Fig. 2: Maternal asthma enhances lung ILC2s in adult offspring.

a Changes in the number of cytokine-producing ILC2s in the lungs of adult offspring of asthmatic or control mothers. ILC2s were stimulated with PMA/ionomycin for 4 h, and cytokine production was evaluated using intracellular staining. b Lung ILC2s were sorted from adult offspring of asthmatic or control mothers and cultured in the presence of IL-33 for 3 days. IL-5 and IL-13 levels in the culture supernatants of sorted lung ILC2s were measured by ELISA. c Lung ILC2s were sorted from adult offspring of asthmatic or control mothers and transplanted intravenously to Il7r-deficient mice. One day after transplantation, IL-33 was administered intranasally to recipient mice. Flow cytometric analysis of the lungs of recipient mice transplanted with sorted lung ILC2s.
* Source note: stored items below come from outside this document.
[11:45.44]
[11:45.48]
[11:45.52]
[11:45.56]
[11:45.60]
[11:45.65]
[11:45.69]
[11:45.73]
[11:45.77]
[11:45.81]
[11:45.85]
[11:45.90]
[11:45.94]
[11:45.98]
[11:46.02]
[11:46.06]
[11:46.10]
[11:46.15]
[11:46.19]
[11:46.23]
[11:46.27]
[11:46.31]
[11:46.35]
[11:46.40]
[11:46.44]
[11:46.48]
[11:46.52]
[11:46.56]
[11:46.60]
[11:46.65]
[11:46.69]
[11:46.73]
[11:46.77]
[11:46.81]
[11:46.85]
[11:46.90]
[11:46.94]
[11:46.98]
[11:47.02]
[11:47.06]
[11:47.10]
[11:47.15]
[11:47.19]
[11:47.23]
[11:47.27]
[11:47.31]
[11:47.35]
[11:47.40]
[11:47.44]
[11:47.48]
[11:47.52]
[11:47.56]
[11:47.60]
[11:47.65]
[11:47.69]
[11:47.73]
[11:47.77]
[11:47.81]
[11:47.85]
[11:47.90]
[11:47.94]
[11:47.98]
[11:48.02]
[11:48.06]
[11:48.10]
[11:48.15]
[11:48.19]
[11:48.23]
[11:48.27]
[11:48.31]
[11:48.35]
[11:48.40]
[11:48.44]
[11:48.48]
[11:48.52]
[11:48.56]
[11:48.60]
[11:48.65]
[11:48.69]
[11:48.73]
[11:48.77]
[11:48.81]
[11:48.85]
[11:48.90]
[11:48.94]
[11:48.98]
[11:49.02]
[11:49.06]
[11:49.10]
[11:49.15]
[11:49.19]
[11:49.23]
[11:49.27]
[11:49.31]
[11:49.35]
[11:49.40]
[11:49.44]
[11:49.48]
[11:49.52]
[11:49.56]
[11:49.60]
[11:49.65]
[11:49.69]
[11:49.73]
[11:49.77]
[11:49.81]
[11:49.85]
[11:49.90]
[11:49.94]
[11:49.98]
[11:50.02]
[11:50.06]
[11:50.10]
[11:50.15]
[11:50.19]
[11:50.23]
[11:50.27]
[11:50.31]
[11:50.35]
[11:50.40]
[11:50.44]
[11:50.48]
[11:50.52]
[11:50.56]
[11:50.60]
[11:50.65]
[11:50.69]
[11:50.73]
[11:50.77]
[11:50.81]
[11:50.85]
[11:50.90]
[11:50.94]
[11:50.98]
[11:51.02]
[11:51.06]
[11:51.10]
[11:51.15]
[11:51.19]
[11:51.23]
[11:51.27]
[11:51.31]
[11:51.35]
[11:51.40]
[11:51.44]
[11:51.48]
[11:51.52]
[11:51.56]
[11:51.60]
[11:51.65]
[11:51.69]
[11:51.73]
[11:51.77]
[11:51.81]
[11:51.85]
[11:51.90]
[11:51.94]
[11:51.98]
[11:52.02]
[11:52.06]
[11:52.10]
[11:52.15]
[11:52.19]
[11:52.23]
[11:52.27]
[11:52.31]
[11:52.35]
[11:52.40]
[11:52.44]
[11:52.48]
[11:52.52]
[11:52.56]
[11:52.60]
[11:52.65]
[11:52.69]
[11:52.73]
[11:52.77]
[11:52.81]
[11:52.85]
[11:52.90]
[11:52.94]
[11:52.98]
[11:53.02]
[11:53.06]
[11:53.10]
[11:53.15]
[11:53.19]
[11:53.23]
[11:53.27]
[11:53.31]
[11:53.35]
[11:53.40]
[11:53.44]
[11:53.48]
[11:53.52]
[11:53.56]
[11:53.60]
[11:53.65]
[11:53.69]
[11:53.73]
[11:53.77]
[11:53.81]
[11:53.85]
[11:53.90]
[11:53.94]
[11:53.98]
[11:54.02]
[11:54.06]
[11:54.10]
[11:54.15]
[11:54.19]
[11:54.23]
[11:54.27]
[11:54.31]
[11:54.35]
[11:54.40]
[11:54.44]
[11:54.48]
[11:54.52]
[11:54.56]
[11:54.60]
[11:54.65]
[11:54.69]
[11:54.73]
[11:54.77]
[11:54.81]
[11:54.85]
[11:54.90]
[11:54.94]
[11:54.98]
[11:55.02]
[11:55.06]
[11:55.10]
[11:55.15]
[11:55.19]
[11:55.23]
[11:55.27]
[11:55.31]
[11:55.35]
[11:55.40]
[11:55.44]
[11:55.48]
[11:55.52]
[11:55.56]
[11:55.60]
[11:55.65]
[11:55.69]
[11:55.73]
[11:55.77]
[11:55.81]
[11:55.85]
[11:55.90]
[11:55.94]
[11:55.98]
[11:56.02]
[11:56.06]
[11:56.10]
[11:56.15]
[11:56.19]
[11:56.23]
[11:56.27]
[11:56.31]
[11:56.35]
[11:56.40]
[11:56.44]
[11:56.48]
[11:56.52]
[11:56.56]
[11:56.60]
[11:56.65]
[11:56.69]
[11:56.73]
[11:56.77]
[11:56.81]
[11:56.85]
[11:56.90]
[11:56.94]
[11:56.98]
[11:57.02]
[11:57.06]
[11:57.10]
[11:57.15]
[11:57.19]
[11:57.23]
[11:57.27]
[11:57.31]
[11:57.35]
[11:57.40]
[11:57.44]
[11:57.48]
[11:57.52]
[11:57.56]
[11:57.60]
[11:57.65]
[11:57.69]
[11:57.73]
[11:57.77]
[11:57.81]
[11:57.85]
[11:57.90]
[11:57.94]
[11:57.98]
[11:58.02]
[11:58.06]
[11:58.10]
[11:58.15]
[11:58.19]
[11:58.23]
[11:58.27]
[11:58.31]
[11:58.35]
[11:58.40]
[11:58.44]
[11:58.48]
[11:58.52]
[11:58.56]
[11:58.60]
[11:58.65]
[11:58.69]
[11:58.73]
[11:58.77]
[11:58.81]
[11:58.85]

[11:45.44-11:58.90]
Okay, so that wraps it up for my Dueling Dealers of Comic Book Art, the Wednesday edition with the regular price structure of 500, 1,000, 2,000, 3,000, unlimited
In (a–c), data were pooled from three independent experiments (a), each experiment with one or two pregnant dams, or representative of two independent experiments (b), each experiment with one pregnant dam per group, or pooled from two independent experiments (c) with one pregnant dam per group. Sample sizes were as follows: a PBS-PBS: n = 6, OVA-PBS: n = 6, PBS-HDM: n = 19, OVA-HDM: n = 19; b PBS: n = 3, OVA: n = 3; c PBS: n = 5, OVA: n = 4. In (a, c), each dot represents an individual mouse. In (b), each dot represents an individual well from an in vitro experiment, with cells sorted and pooled from PBS (n = 4) and OVA (n = 4) groups of mice. In (a–c), data are presented as the mean ± SEM. *p < 0.05; ns, not significant [unpaired two-tailed Student’s t-test].